Saved entries
·····
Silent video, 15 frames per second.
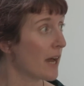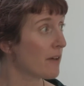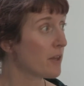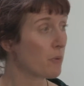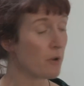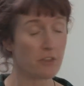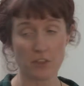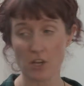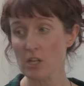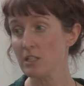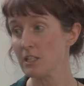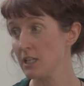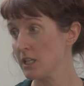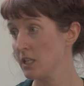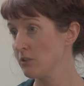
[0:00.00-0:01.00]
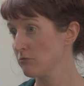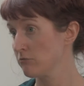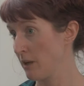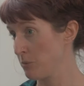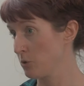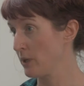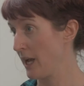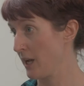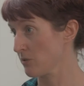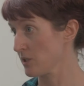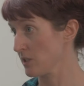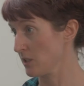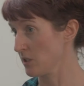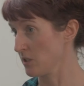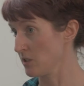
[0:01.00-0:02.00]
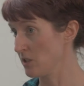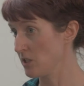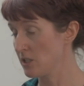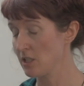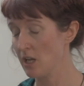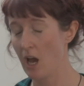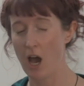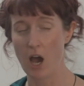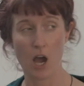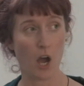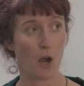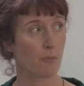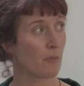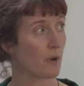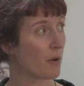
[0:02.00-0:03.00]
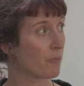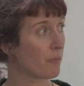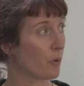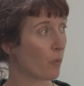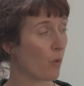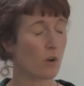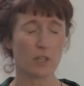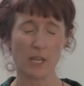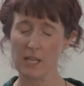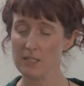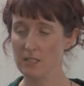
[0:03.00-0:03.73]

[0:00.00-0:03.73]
Now, there were 30 rebel councillors, but what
·····
### Work to complete
Exclude images and repeat all entries exactly.

### Solution to this problem
Silent video, 15 frames per second.
[0:00.00-0:01.00]
[0:01.00-0:02.00]
[0:02.00-0:03.00]
[0:03.00-0:03.73]

[0:00.00-0:03.73]
Now, there were 30 rebel councillors, but what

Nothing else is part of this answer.